**TO DO**:
Lines before the one containing "[0:01.00-0:01.50]" are not wanted; restate the rest below word for word, through the last line, but drop any pictures.

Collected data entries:

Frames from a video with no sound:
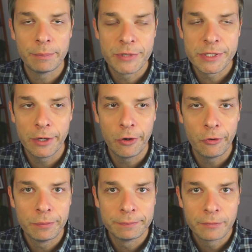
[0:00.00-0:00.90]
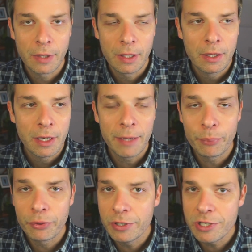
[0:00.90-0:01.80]
So
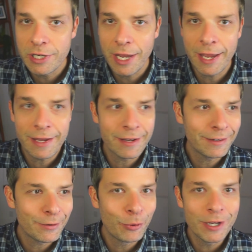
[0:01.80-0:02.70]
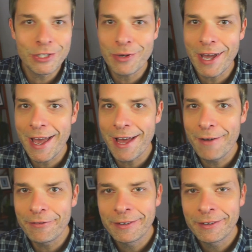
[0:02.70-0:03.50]
appreciate what you have.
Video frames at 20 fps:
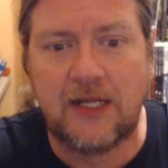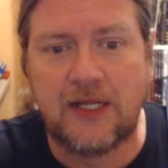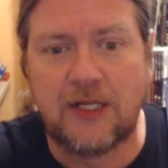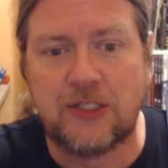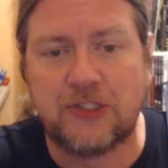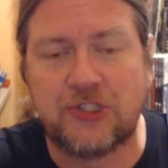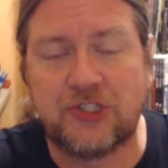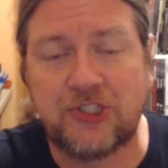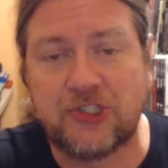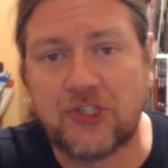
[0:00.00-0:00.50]

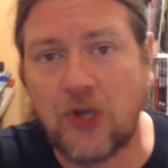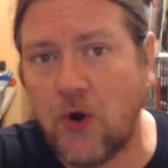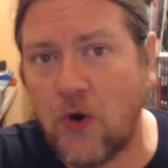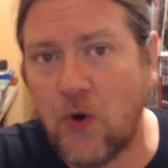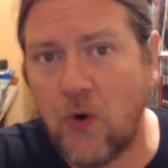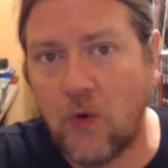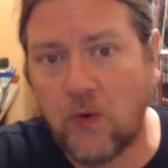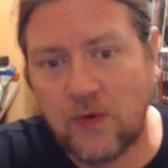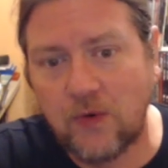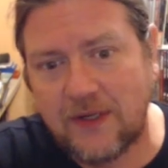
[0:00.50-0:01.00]

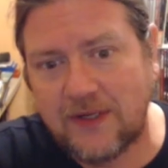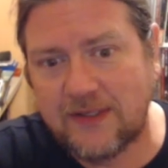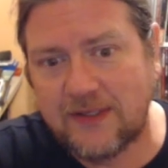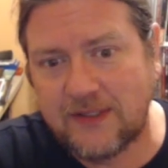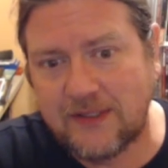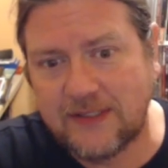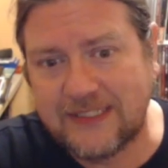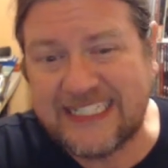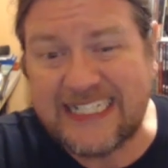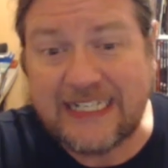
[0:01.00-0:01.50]
so
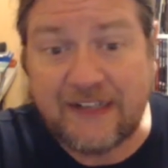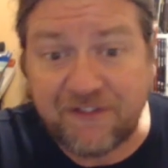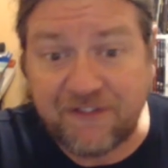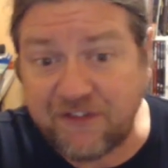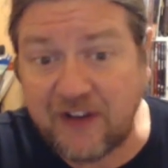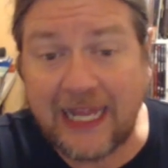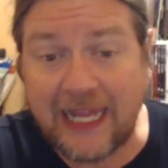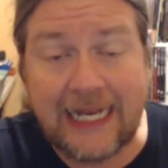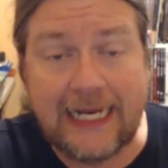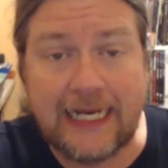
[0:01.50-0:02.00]

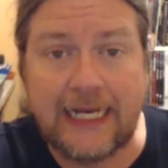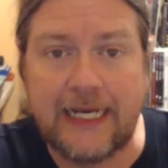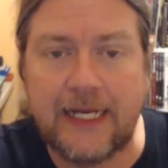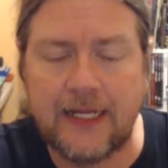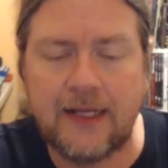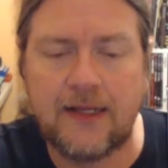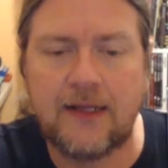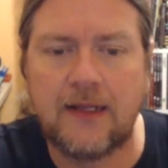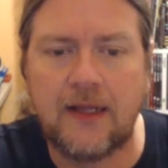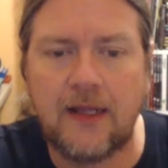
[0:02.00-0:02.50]
deflated
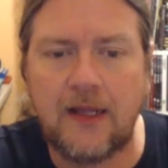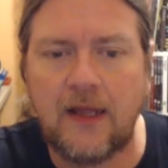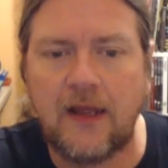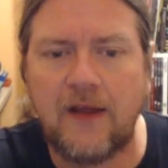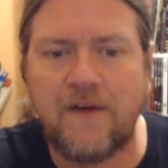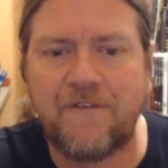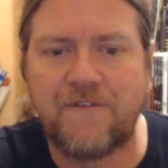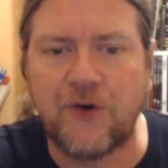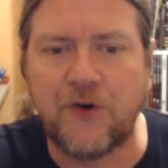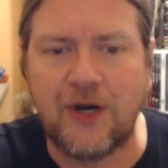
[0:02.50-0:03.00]

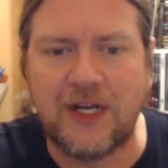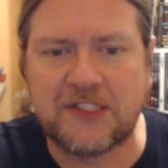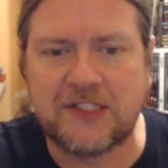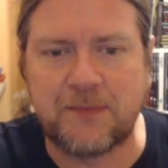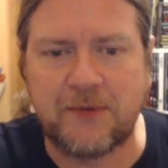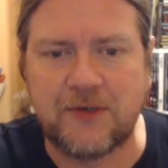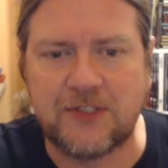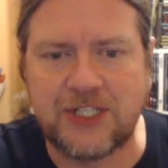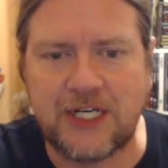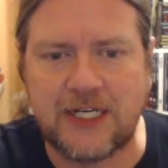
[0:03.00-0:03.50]
for
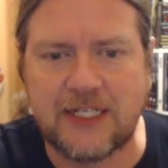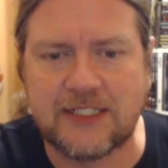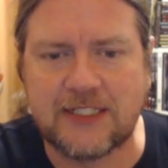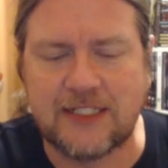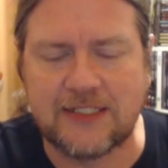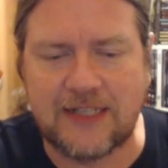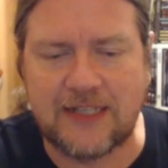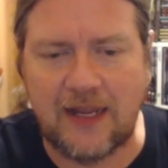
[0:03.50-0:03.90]
Esper Genesis.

**REPLY**:
[0:01.00-0:01.50]
so
[0:01.50-0:02.00]

[0:02.00-0:02.50]
deflated
[0:02.50-0:03.00]

[0:03.00-0:03.50]
for
[0:03.50-0:03.90]
Esper Genesis.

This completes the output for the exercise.